En suma: ya no importa tanto saber o no saber —todo está en la IA—: lo importante es saber llenar el formulario, el informe, la carta administrativa; saber responder, saber justificar, saber navegar en plataformas de infinitas pestañas que imagino como una oscura arquitectura grabada por Piranesi. “¿Cómo permitimos que estos trabajadores anden apagados, autoevaluándose hoy, mañana y así todos los días, concursando como destino, elaborando distintos formatos de sus currícula, realizando mil pequeñas tareas de autogestión para dar de comer a un sistema que desaprovecha y neutraliza su talento?”, se pregunta Zafra.

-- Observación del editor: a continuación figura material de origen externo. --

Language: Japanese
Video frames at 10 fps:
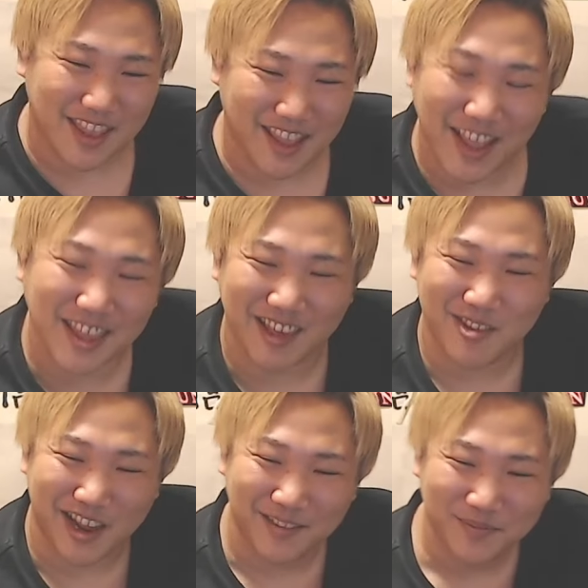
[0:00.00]
てなっちゃう
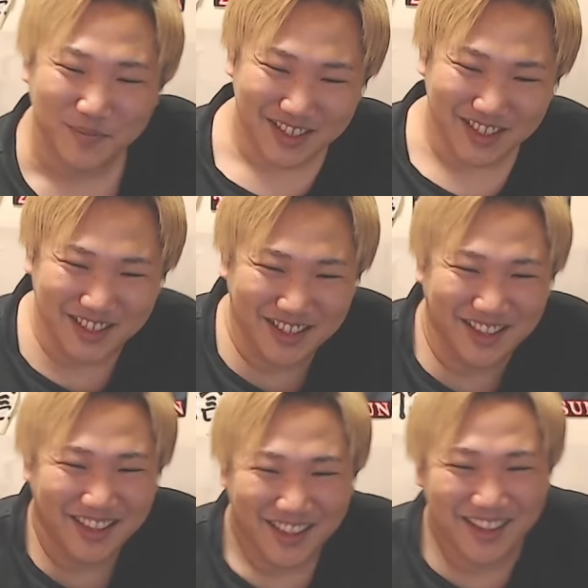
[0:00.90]
じゃん
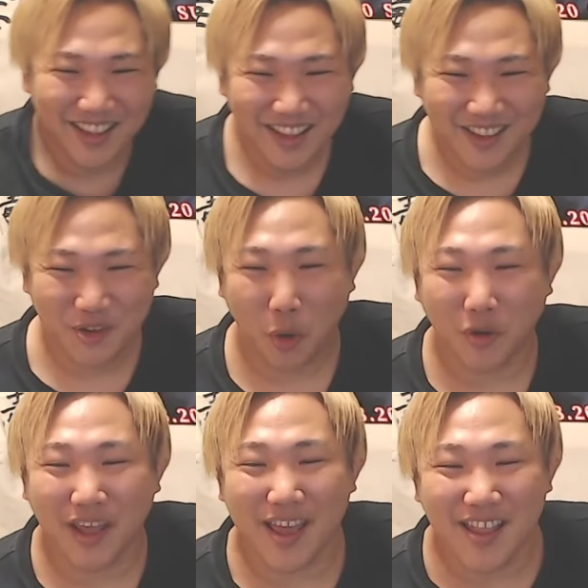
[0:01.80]
余
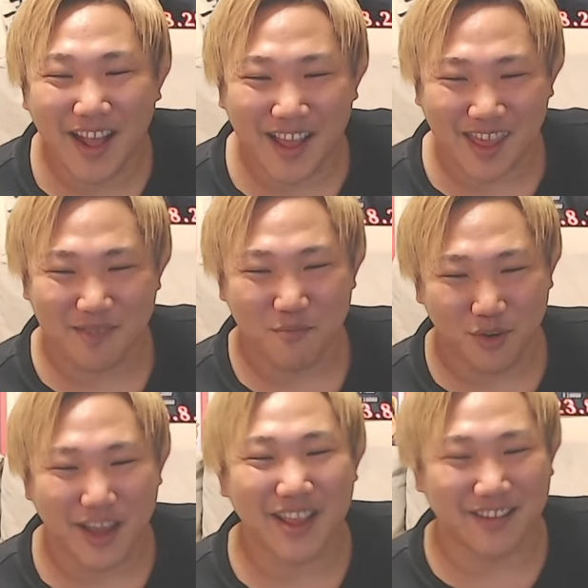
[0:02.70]
計投げ銭もら
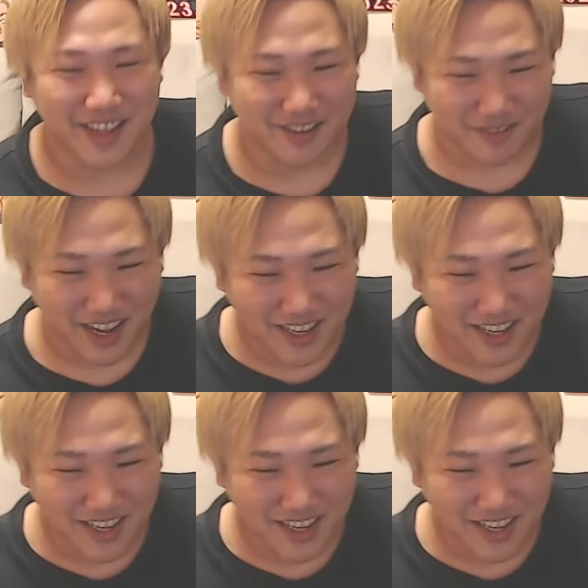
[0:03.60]
えなくなるわ。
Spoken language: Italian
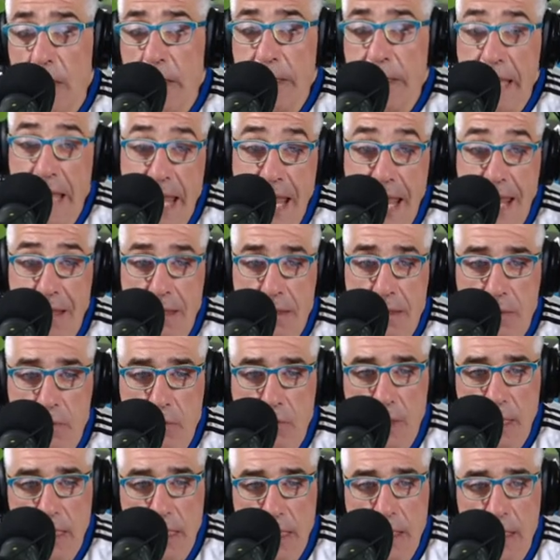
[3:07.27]
che è
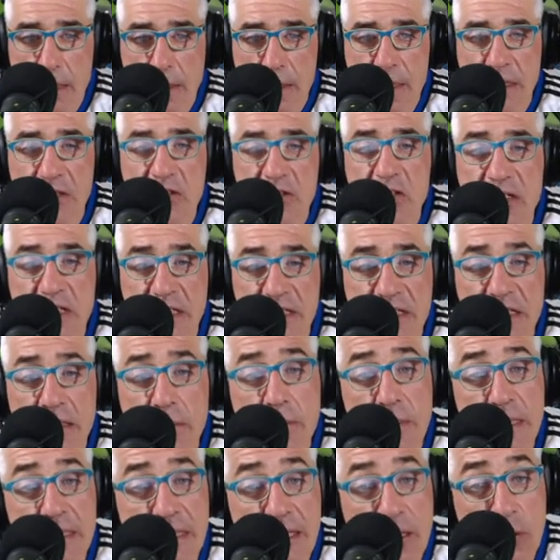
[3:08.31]
quella che
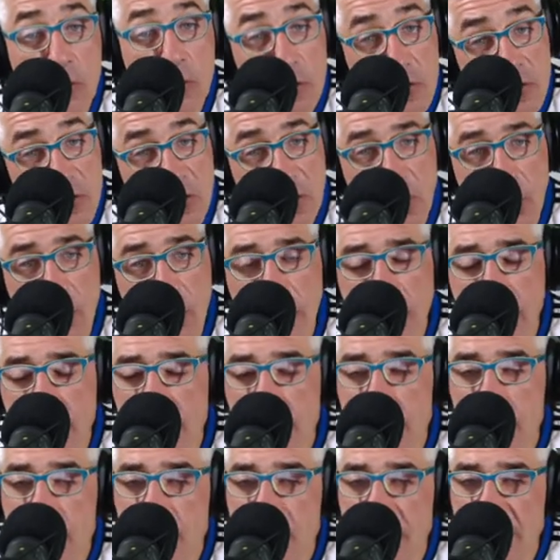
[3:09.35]
sostanzialmente controlla
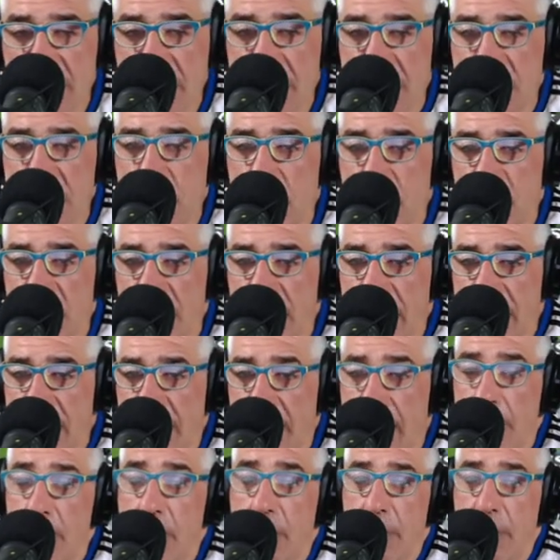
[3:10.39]
il Pisa Sporting
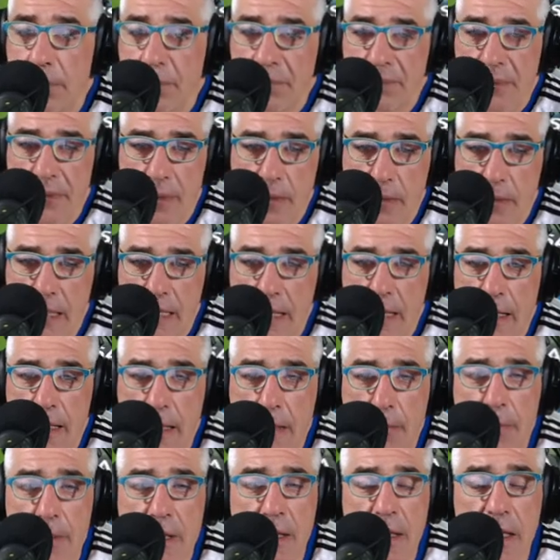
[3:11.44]
Club che la
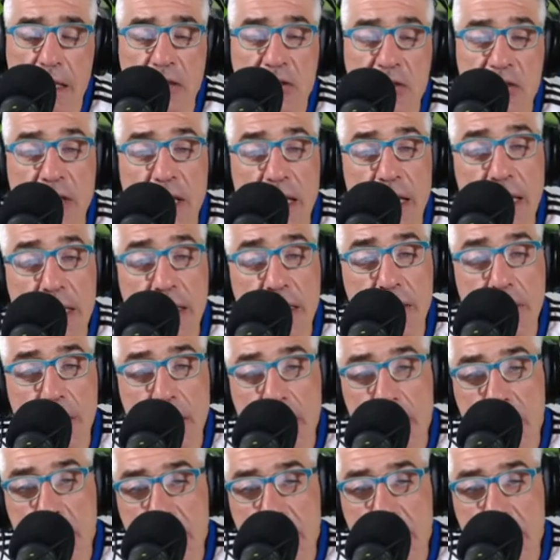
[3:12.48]
K Calcio è, eh,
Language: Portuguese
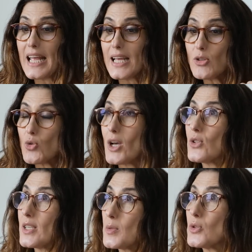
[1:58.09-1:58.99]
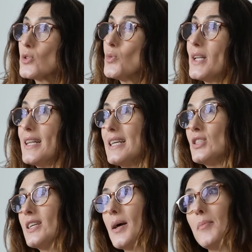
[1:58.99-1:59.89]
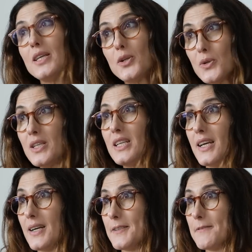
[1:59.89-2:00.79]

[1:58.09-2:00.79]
Eu só acho que as pessoas não entendem a minha ironia.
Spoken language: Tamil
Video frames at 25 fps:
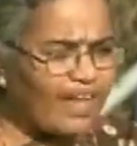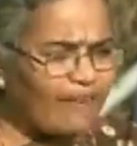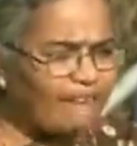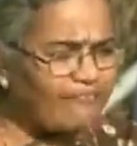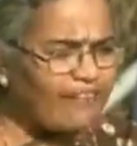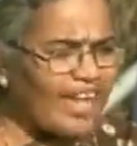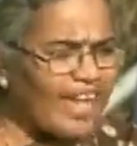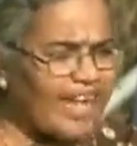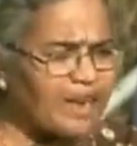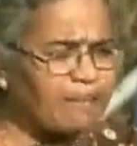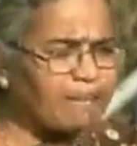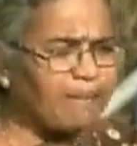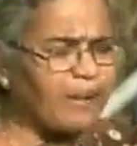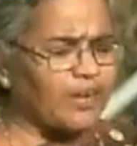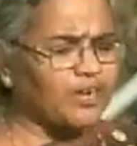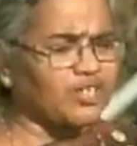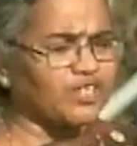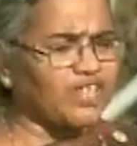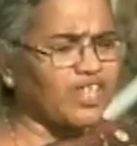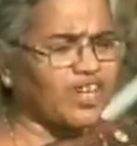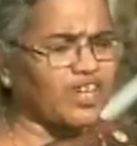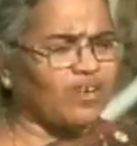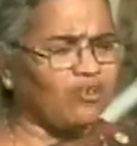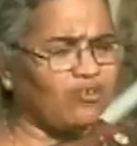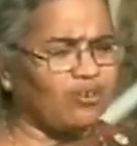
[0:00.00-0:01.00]
வேர்
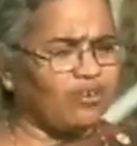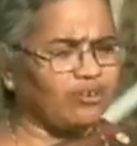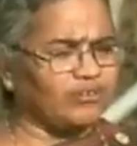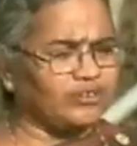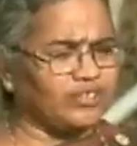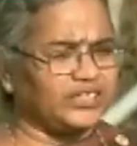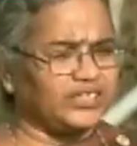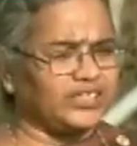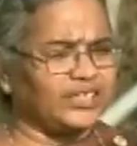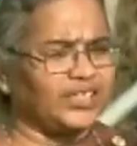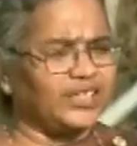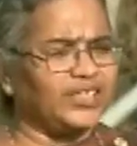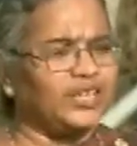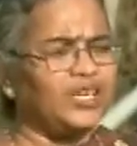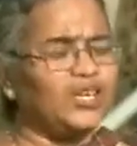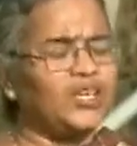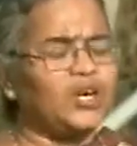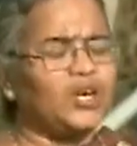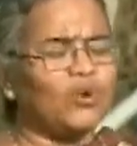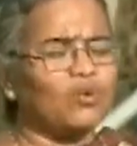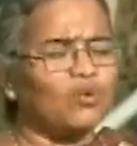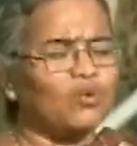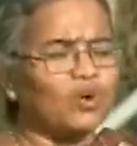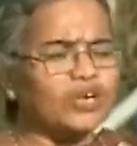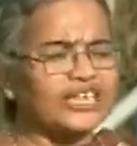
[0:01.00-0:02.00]
பகுதிகளை வந்து
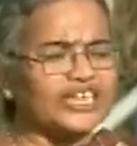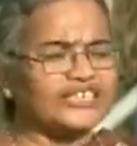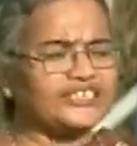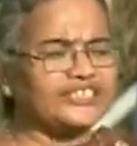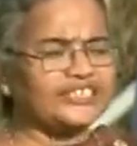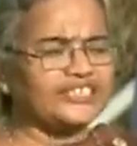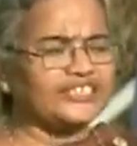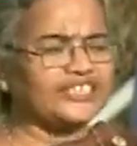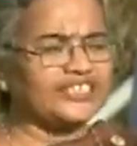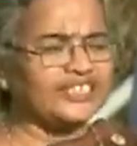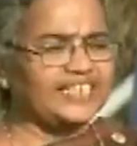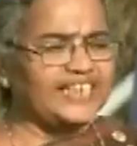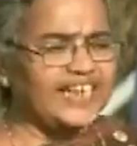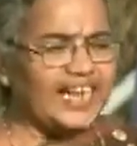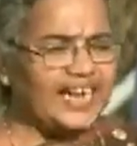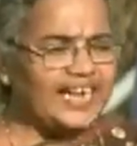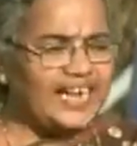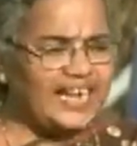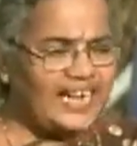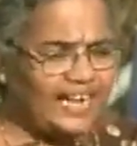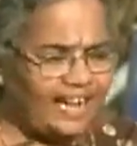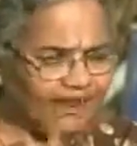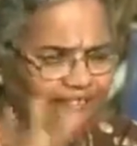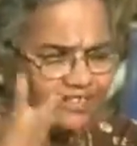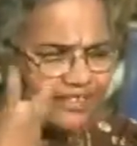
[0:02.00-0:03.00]
ஊட்டச்சத்து
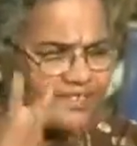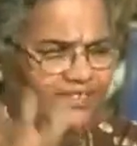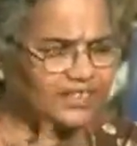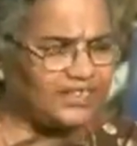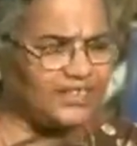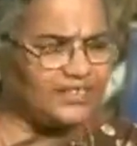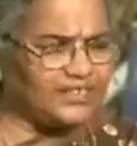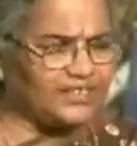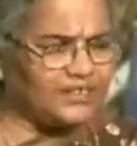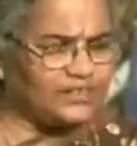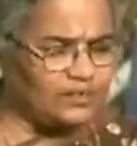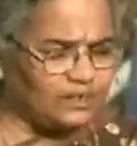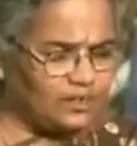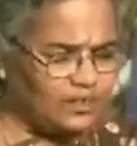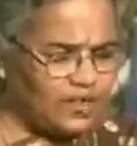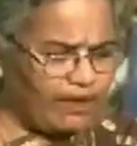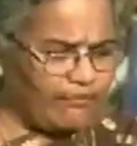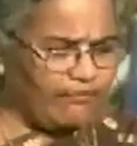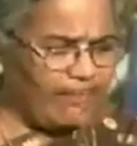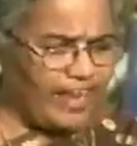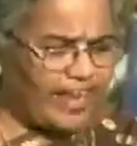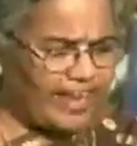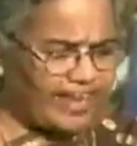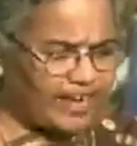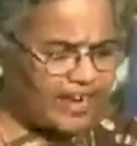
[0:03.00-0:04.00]
நல்லா வந்து
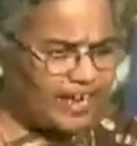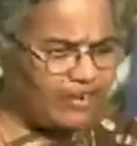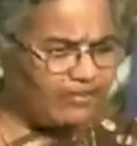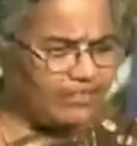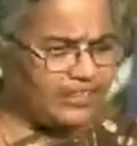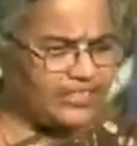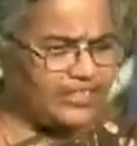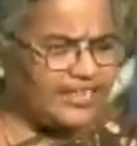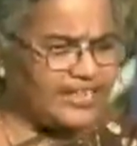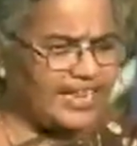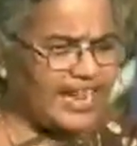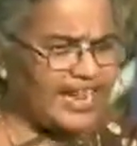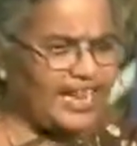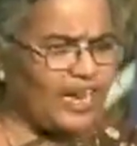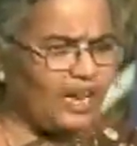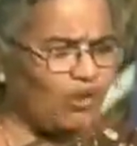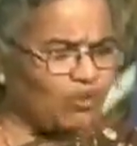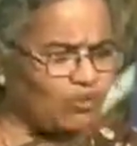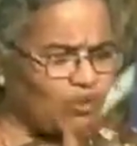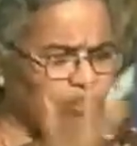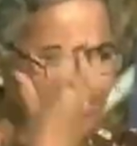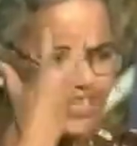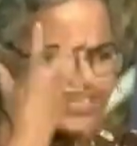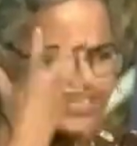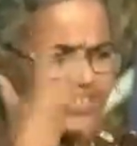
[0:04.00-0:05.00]
வேர்கள் வந்து நல்ல
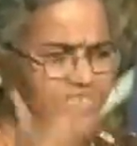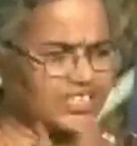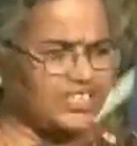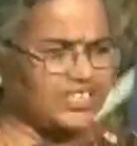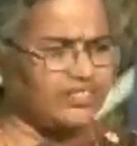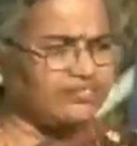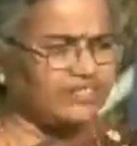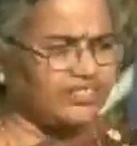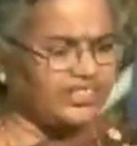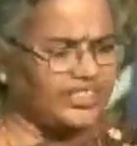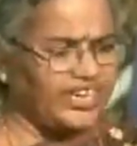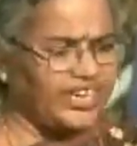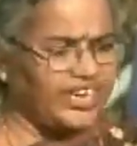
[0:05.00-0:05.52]
ஊட்டச்சத்தை வந்து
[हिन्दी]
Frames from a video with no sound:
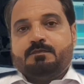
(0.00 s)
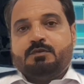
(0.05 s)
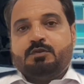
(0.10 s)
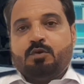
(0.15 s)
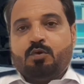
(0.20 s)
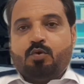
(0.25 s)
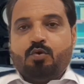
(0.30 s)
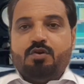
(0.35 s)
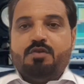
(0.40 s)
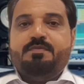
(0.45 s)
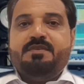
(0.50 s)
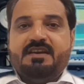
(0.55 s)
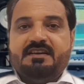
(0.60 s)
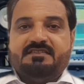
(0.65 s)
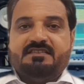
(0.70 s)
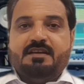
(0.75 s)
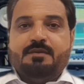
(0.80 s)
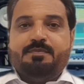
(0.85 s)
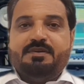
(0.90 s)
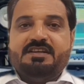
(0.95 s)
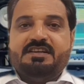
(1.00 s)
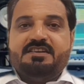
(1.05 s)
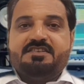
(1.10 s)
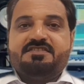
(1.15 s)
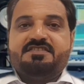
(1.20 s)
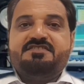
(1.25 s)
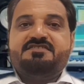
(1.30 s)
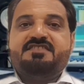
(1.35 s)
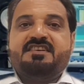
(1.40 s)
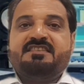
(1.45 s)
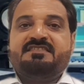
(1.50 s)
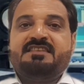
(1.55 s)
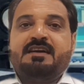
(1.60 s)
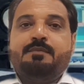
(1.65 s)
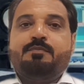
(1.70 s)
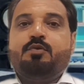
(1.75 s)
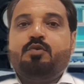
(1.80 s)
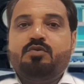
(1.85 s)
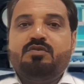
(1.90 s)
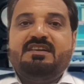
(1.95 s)
तो कोई भी ऐसी एप्लीकेशन जहां से
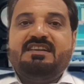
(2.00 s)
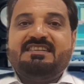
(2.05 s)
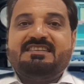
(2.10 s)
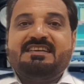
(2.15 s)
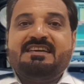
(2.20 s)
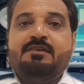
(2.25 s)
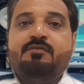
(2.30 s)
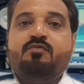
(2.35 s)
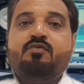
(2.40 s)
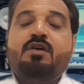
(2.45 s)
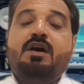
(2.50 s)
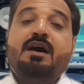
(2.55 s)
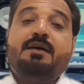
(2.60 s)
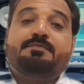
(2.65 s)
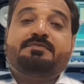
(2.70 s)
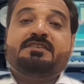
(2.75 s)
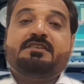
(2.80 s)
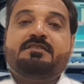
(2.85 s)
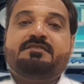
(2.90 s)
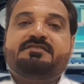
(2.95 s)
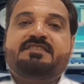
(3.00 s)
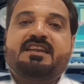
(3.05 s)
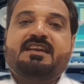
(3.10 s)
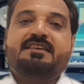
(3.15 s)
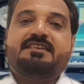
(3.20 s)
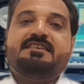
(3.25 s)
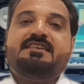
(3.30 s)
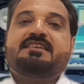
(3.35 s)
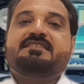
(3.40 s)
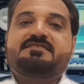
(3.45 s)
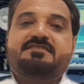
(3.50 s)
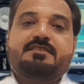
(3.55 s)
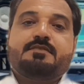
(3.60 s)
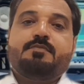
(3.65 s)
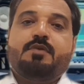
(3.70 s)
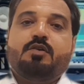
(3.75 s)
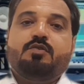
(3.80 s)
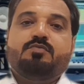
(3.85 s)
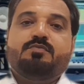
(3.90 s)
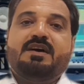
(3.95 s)
आप लोन लेते हैं वो आपसे इस तरह की एक्स्ट्रा
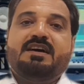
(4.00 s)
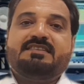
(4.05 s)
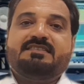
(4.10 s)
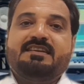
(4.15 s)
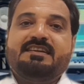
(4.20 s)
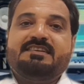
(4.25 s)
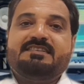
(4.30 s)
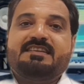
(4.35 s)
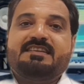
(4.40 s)
मालूम लेता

Y habría que añadir: ¿cómo permitir que, además, deban encarar la desconfianza y la normalización de una sociedad prejuiciada frente al trabajo de quien lee y analiza un libro? Una sociedad con síndrome de Copenhague —en el que, a diferencia del de Estocolmo, captor y víctima se enamoran—, porque como ha ocurrido en Estados Unidos o en Argentina, se vota a quienes buscan quitarnos salud, educación y ahorros para la jubilación. El odio al libro y al conocimiento es parte de ese mismo movimiento. A esto contribuye el afianzamiento de un discurso que desprecia la cultura y la ciencia porque son, como planteaba antes, signos de estatus. Pero no son solo eso. La modernidad trazó un programa emancipador a través de la educación, y quizás aún es posible recuperar la mejor parte de ese ideario. La cultura y la ciencia tampoco debieran ser de una élite, sino de todxs. Y creo que este es, en gran medida, el programa que impulsa a muchxs a seguir llenando informes y formularios sin sentido, aunque pierdan el tiempo y la energía.